Further limitations include the technology used itself. Bluetooth may not be the most precise element that can capture physical interaction. What if a wall separates two individuals, yet the app records each of their data? This may lead to an overwhelming number of false positives, leading to 14 day quarantines for individuals, creating major inconveniences. Moreover, how can you make sure that 100% of these people report test results honestly?

This mass-adoption will be difficult from both a cultural and practical perspective. Smartphones are less accessible to lower-income people and seniors, the exact population that has been hit particularly hard by the pandemic. They would have to download the app, install latest software updates, carry their phones everywhere, and want to participate in the first place. Perhaps, for certain demographics, the barrier to entry is simply too high.

This entire model relies on voluntary adoption. But, there is a certain trade-off between privacy and public health. The West is built around two core pillars – data should be anonymous and aggregated. However, the Australian Financial Review notes that “technology alone cannot effectively track down and identify people. (It) will require other tools and teams of public healthcare workers to track people in the physical world”. This is the case for South Korea and China which uses credit cards and public transit records and HongKong which uses electronic wristbands that track location. There seems to be suggestions that this level is needed for effectiveness. Singapore’s solution, the “TraceTogether App” only saw 12% of people downloading it as of April 1. Consequently, this is only a very small supplement intervention solution, with government officials needing “two-thirds of the population or more using it”.

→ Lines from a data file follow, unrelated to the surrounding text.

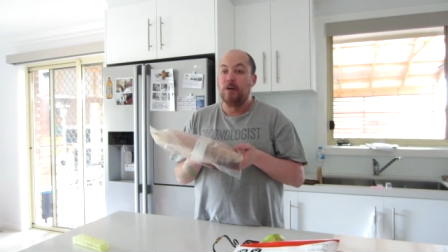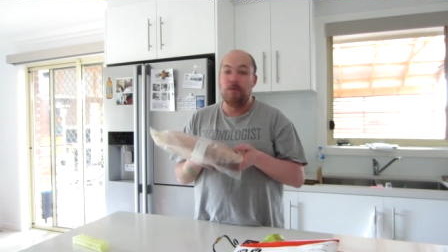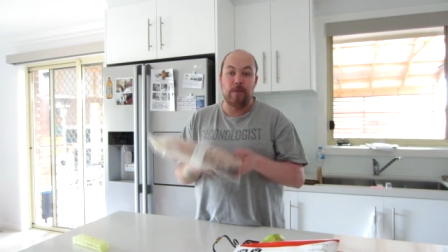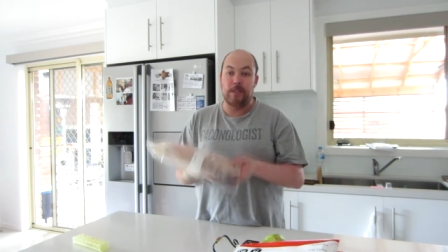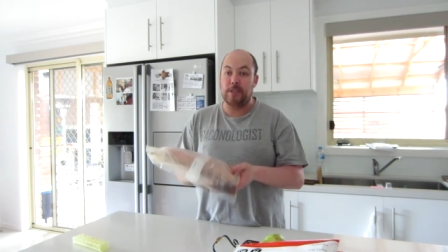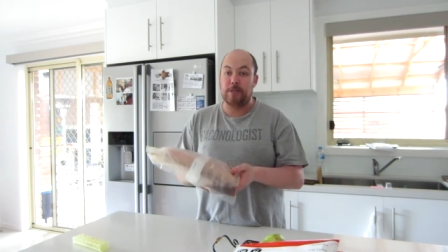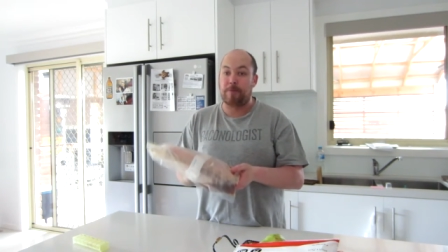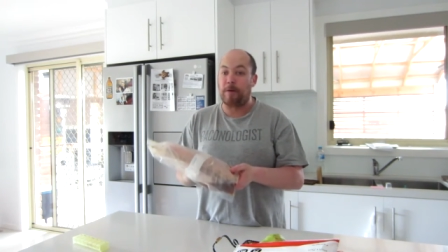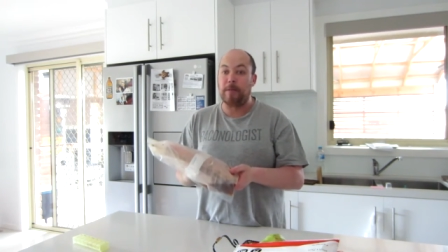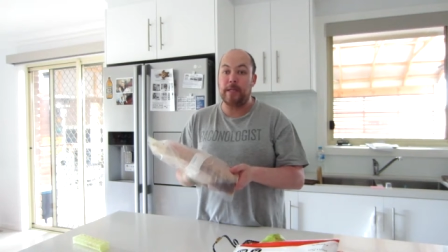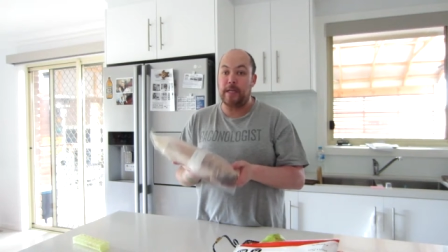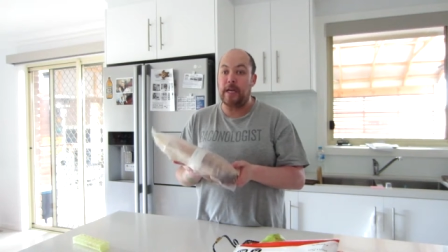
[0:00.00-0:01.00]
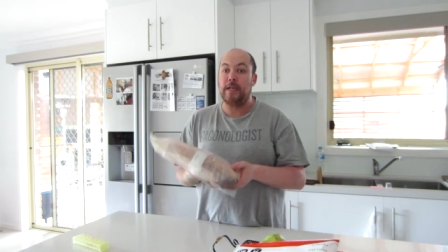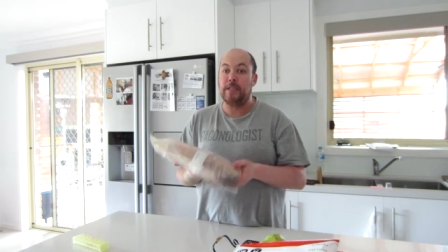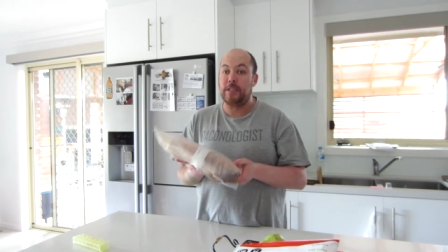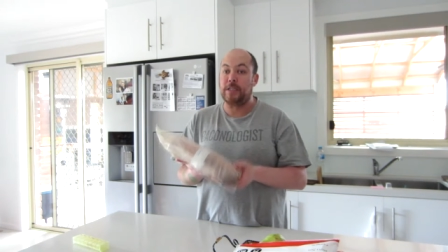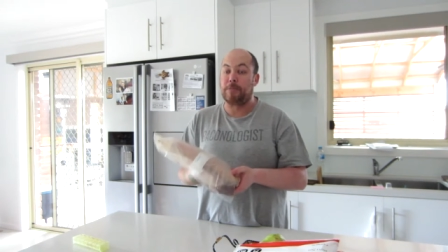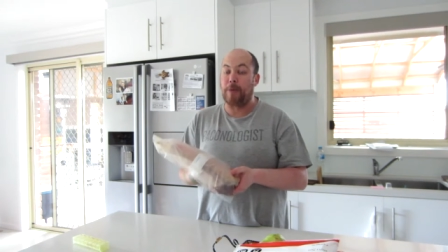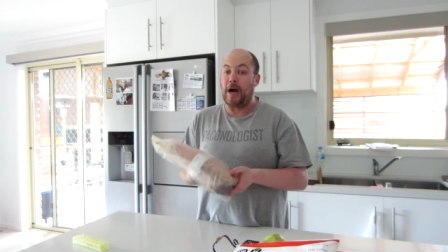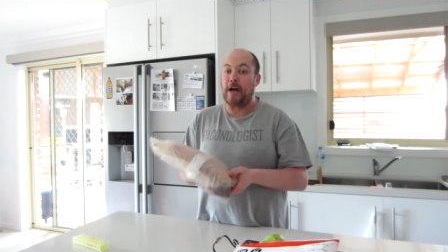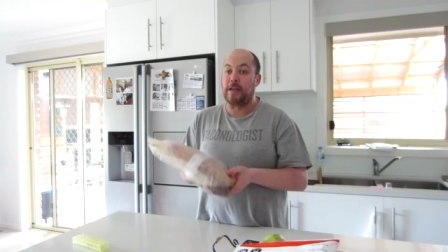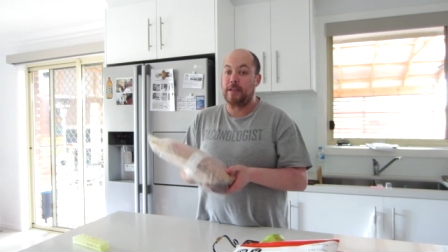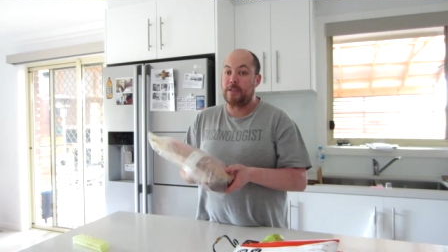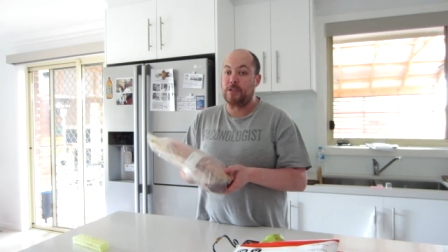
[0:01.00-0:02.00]
which is probably the easiest
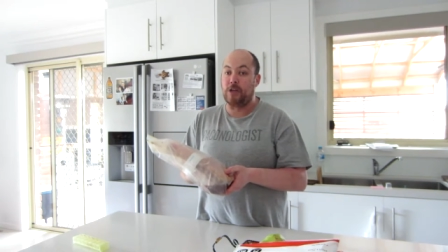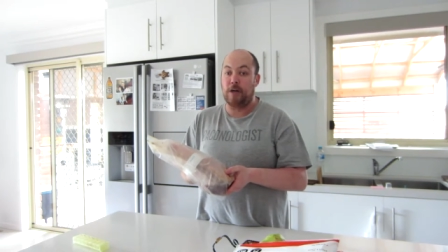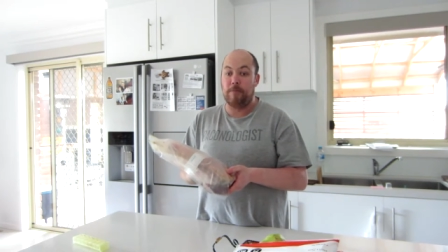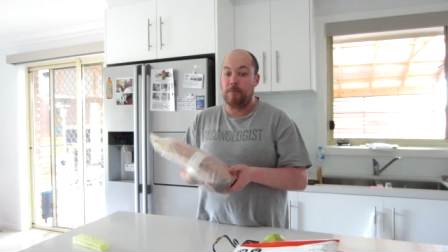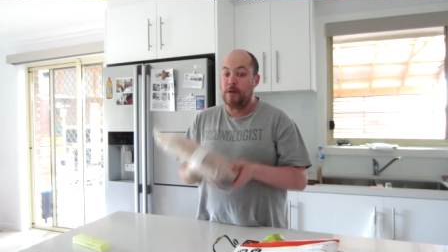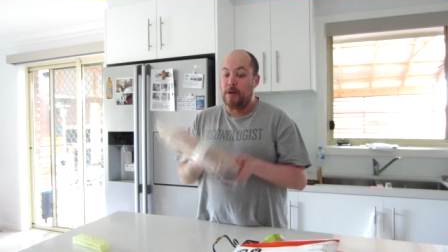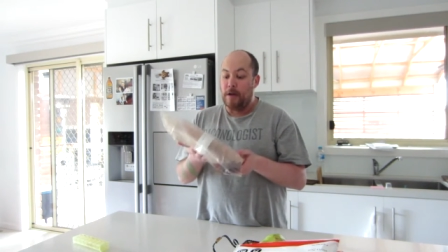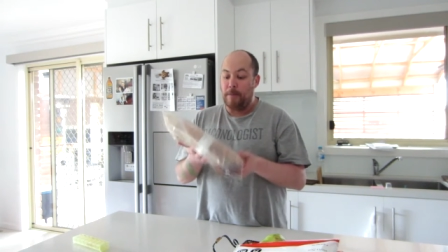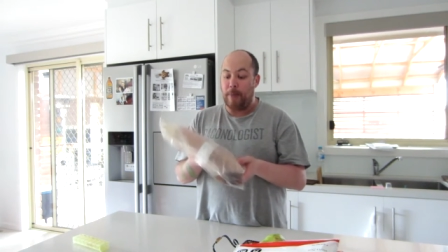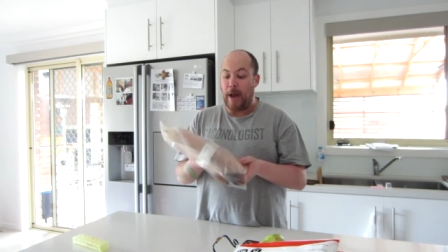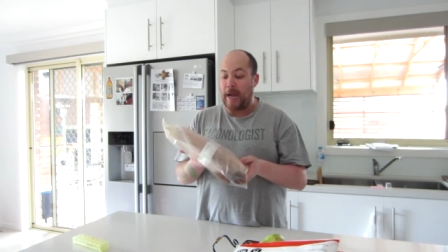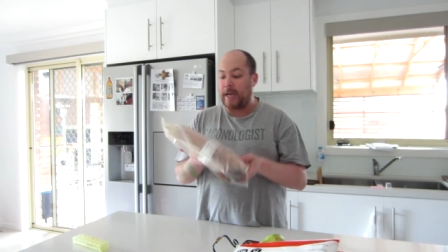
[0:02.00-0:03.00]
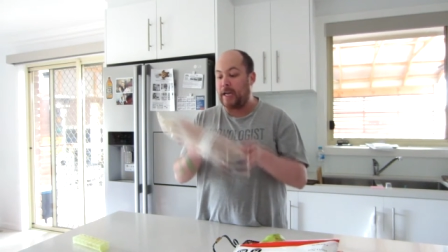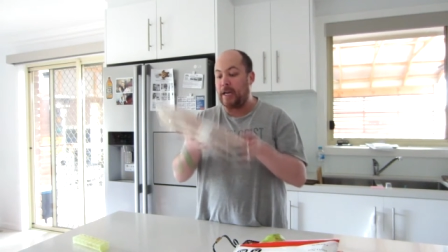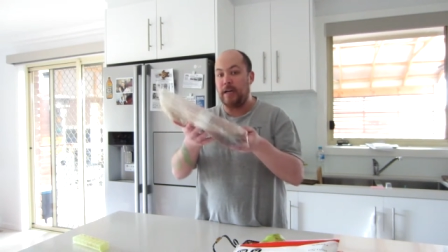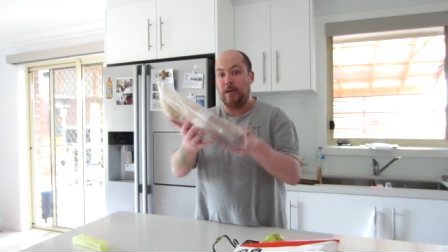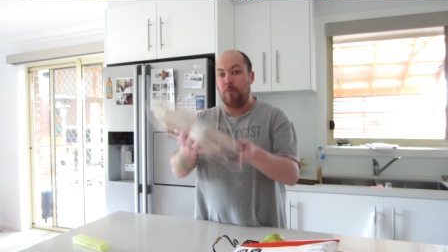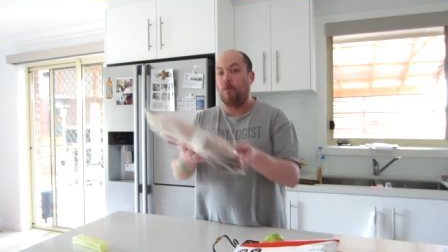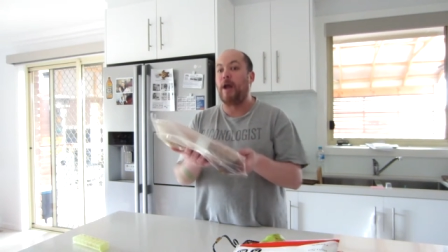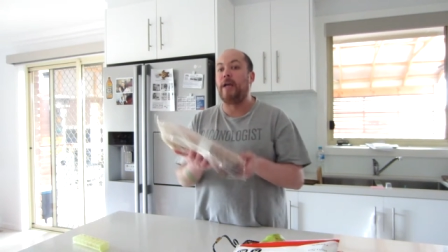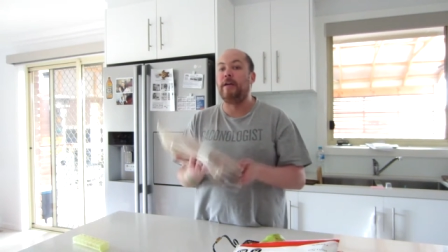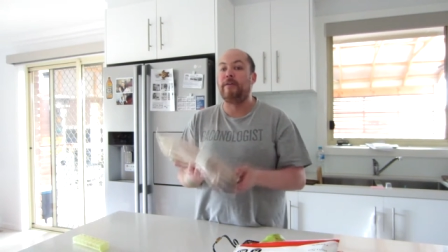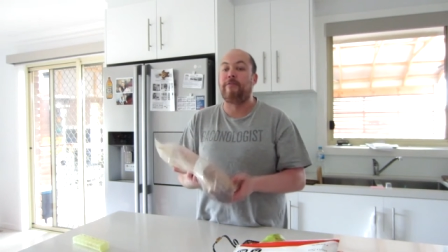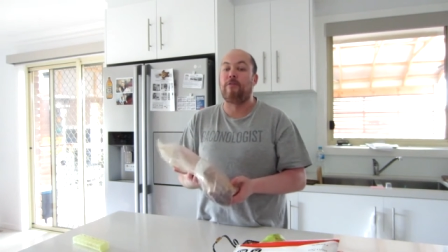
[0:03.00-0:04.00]
part of this job. Bagging it and
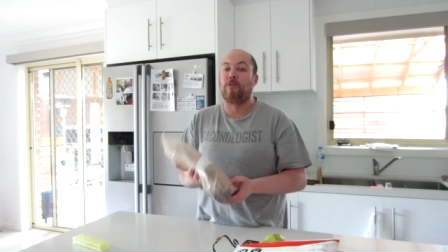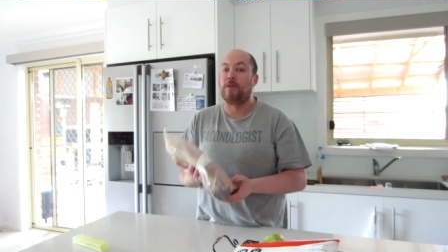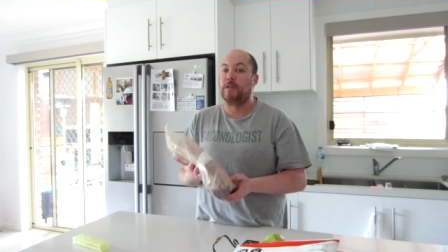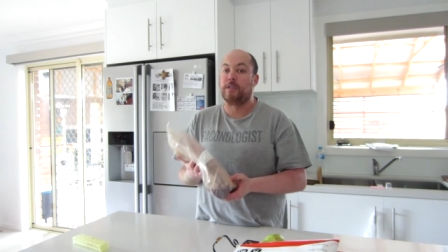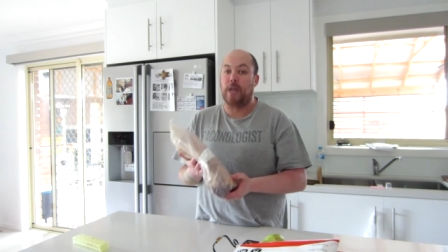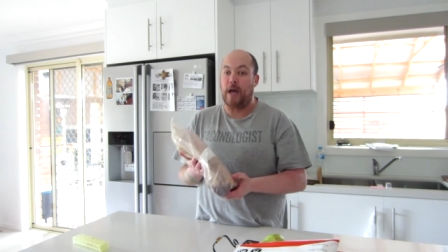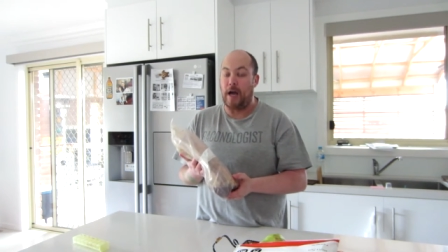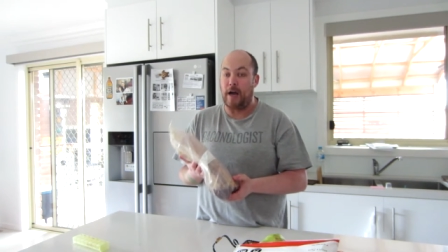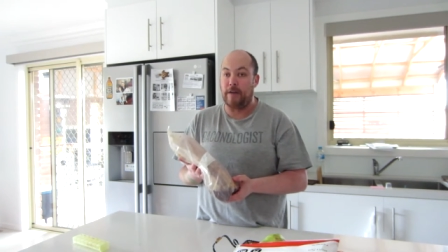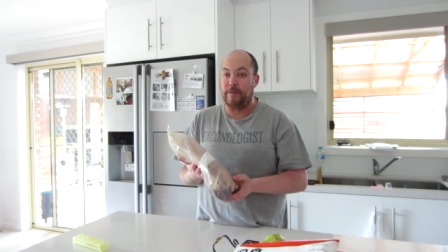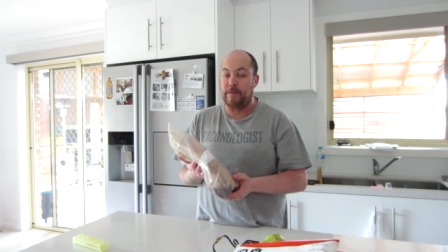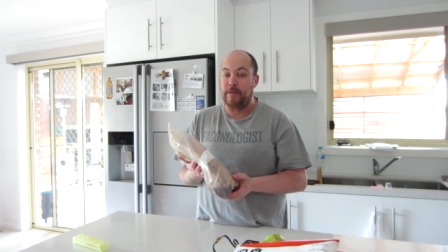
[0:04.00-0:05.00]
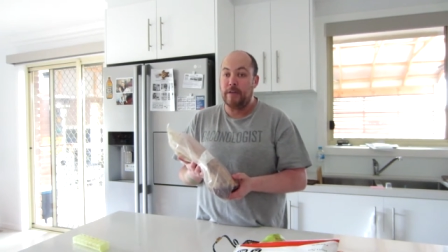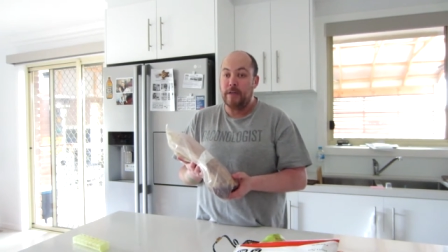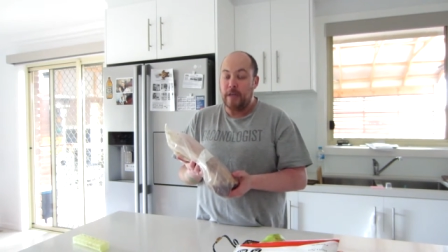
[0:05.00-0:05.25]
waiting for it is the hardest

It is clear this strategy is no “silver bullet” with Rhy Fenwick, the Communications Chief for the Covid-Watch group claiming “it doesn’t have to be a perfect system”. Instead, Fenwick raises it as a complement for other efforts, claiming “it just has to be better than the status quo.” Just as wearing masks: though many people still won’t use them or use them wrong, the use minimises the health-risk.

What perhaps is most interesting discussion, are the actions of Google, Apple and the Government once the pandemic is over. Apple have already stated that all of the data kept on your phone will be deleted once you have deleted the app, and have supported this with published codes. One could hope that the data given to the government recording interactions between phones would be deleted for the sake of the community’s privacy. In 1-2 years time, will we view these strategies as completely unique to the event of the pandemic, or will this push the agenda for private companies and the government to normalise data collection and stress its importance to society?

The ethical ambiguity surrounding the feud between technology and privacy has certainly been amplified during these times. And, it will only be more polarising in years to come.